I kept wondering why I couldn’t find any modern equivalents of Nancy Hale’s remarkable memoirs, A New England Girlhood (1958) and The Life in the Studio (1969), both collections of essays from The New Yorker.
Then the other day at the library I discovered Amy Ephron’s Loose Diamonds…and Other Things I’ve Lost and Found along the Way, a collection of autobiographical essays that seems to have been published without much ado.
Amy Ephron is Nora Ephron’s sister. Nora Ephron is the famous humorist, director, and screenwriter. All four Ephron sisters, Nora, Amy, Delia, and Hallie, the daughters of two screenwriters, are talented writers.
But don’t mistake them for the same person. Their styles are very different.
Although Amy Ephron has a sense of humor, she is not a humor writer per se. She has written six novels, two of which I’ve read, One Sunday Morning and A Cup of Tea (the two my library has.)
Each minimalist essay in her new book, Loose Diamonds, is beautifully crafted. Ephron begins by telling us she has never bought loose diamonds–she prefers jewelry with settings and history. But as she muses on the loose diamonds in the back at antique stores, she relates the jewels to L.A.
Loose Diamonds has also always seemed to me a funny analogy for L.A.–an actress waiting for a part, a young woman who has a dream–as if they’re all looking for a “setting,’ a permanent surrounding, in a town that’s all about impermanence. And yet, there is something unsettling about the notion of all those loose things running around.”
Ephron recounts the burglary of her house late one night and the loss of her computer and jewelry. Through odd circumstances, she recovered the hard disk of her computer, but irreplaceable pieces of jewelry disappeared: the gold stud earrings her mother gave her when she got her ears pierced, Victorian opal earrings she found in a jewelry mart in Toronto, and a ’20s marcasite-and-crystal bracelet she wore all the time. The theft made it hard to get attached to things again.
In “Musical Chairs,” she writes about separation and conflict. She arrived at school to pick up her son one afternoon, and Kendra Rosenberg, another mother, rammed her Range Rover into Ephron’s old Mercedes. It turned out Kendra was dating Amy’s first husband, and was furious and crazy, somehow out to get Amy. She told everybody that Amy was the one with the problem and that Amy had rammed her car. Kendra’s insane tactical turnaround makes enemies for Amy.
In “My Afternoon with Squeaky Fromme,” Amy describes a hair-raising interview with Squeaky Fromme, one of Charles Manson’s followers, who seemed normal if troubled, and finally was imprisoned for an assassination attempt (with an unloaded gun) on Gerald Ford. On Manson’s eerie ranch, she wondered why Squeaky, accused of nothing, didn’t leave. When one of the not-yet arrested murderers on the ranch came along, both Amy and her driver friend made a getaway.
In “Egg Cups,” she reminisces about her frail mother, an alcoholic, who stored her saccharine in a Tiffany box and put all the condiments, including ketchup, in bowls or dishes.
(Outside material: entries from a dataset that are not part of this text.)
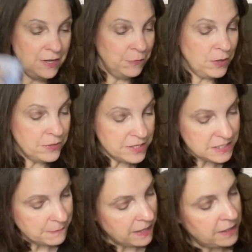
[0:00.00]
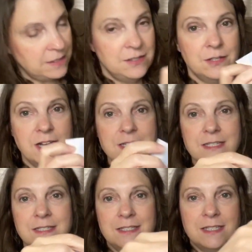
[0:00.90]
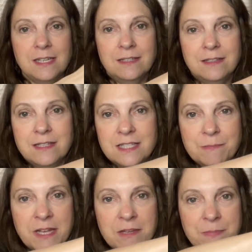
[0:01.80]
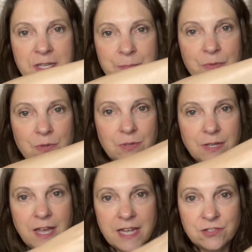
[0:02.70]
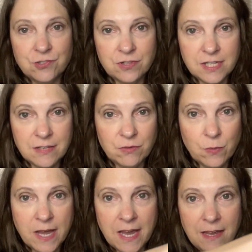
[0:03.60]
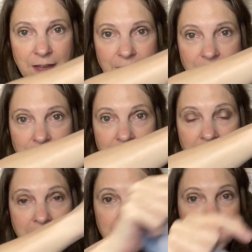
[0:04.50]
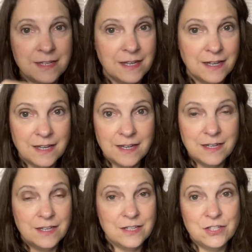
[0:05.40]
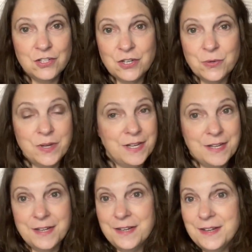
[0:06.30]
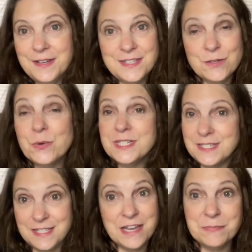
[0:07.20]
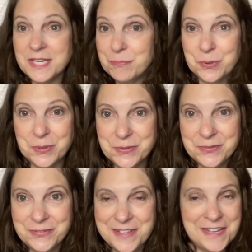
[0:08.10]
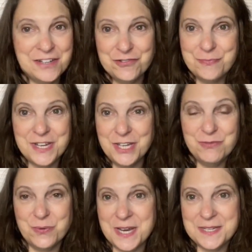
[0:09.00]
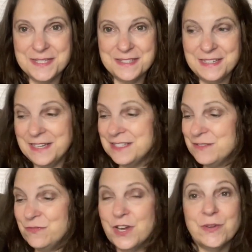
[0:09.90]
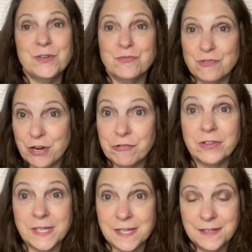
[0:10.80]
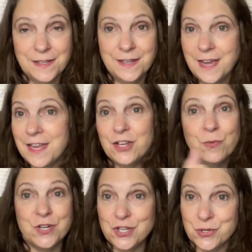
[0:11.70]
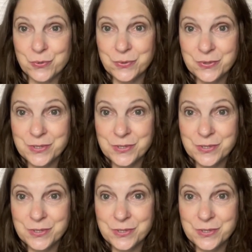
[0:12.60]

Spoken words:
well, this many. You guys can see this many people enter the giveaway, and you know, it's always the same people that enter my giveaways. It's very rarely anyone new.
It wasn’t a disorder, it was Mommy’s sense of elegance and style. I don’t know where she learned it, whether from the pages of Edith Wharton or Gourmet, but certainly not from my grandmother, who played Canasta much of the day with her next-door neighbor…”
Later, Ephron writes about her own predilection for putting condiments in bowls, and her daughters’ reaction when she doesn’t.
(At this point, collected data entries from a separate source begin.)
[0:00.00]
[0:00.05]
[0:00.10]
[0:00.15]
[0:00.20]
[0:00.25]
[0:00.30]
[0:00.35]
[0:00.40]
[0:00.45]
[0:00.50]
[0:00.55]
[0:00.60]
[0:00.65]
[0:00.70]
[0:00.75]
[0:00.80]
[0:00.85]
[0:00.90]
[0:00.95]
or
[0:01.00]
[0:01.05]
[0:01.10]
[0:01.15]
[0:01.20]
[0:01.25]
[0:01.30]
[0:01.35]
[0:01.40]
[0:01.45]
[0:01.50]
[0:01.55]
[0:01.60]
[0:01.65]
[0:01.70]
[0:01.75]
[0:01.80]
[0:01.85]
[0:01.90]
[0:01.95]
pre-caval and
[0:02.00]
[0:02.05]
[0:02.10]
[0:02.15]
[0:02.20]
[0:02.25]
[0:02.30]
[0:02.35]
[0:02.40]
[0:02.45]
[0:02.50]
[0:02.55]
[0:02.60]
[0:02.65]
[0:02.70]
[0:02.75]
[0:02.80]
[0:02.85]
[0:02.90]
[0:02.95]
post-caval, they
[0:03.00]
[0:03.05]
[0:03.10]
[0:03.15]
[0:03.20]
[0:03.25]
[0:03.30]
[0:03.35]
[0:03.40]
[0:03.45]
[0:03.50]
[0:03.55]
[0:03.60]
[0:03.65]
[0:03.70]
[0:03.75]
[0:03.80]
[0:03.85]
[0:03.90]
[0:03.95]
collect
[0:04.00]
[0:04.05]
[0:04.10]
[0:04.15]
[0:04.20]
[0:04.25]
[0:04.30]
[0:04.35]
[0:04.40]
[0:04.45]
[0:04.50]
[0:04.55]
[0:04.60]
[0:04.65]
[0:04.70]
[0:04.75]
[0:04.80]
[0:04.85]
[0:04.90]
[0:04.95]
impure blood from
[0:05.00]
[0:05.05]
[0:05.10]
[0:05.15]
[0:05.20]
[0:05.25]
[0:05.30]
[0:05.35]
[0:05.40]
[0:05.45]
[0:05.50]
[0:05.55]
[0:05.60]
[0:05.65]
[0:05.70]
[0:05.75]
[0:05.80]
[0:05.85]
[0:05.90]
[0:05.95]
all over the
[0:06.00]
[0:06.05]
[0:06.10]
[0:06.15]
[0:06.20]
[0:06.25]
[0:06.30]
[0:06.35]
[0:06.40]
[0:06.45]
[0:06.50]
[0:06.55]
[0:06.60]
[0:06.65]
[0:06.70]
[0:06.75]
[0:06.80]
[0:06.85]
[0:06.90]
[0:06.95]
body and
My favorite piece is “My Filofax.” Ephron needs a new Filofax, and everyone tells her she needs an iPhone. Ephron has had iPhones, but they don’t do what they’re supposed to do for her. She writes of her love of paper, and finally goes to a stationery store.
I tried to figure out why this book has been overlooked by book editors, and I can only think that it’s because Amy Ephron is different. Often we love essays and columns because we imagine ourselves in the writer’s place. Somehow–and I don’t know how–we feel exactly like Alice Thomas Ellis in Home Life (though we don’t have children and don’t live in London), Cathy, the quintessential single 30ish woman in Cathy Guisewaite’s Cathy cartoons, Cynthia Heimel’s hip single persona, and Betty MacDonald, trying gamely as young wife to raise chickens in The Egg and I.
Now we are not that person. We know that. But I always know I am not Amy Ephron. We are divided by L.A. It’s the tropical gardens, the beautiful weather, the parrots, the great shopping, and Hollywood. Elizabeth Taylor’s daughter-in-law is never at my hospital.
Each short, perfect essay overcomes our resistance, though. I highly recommend this book.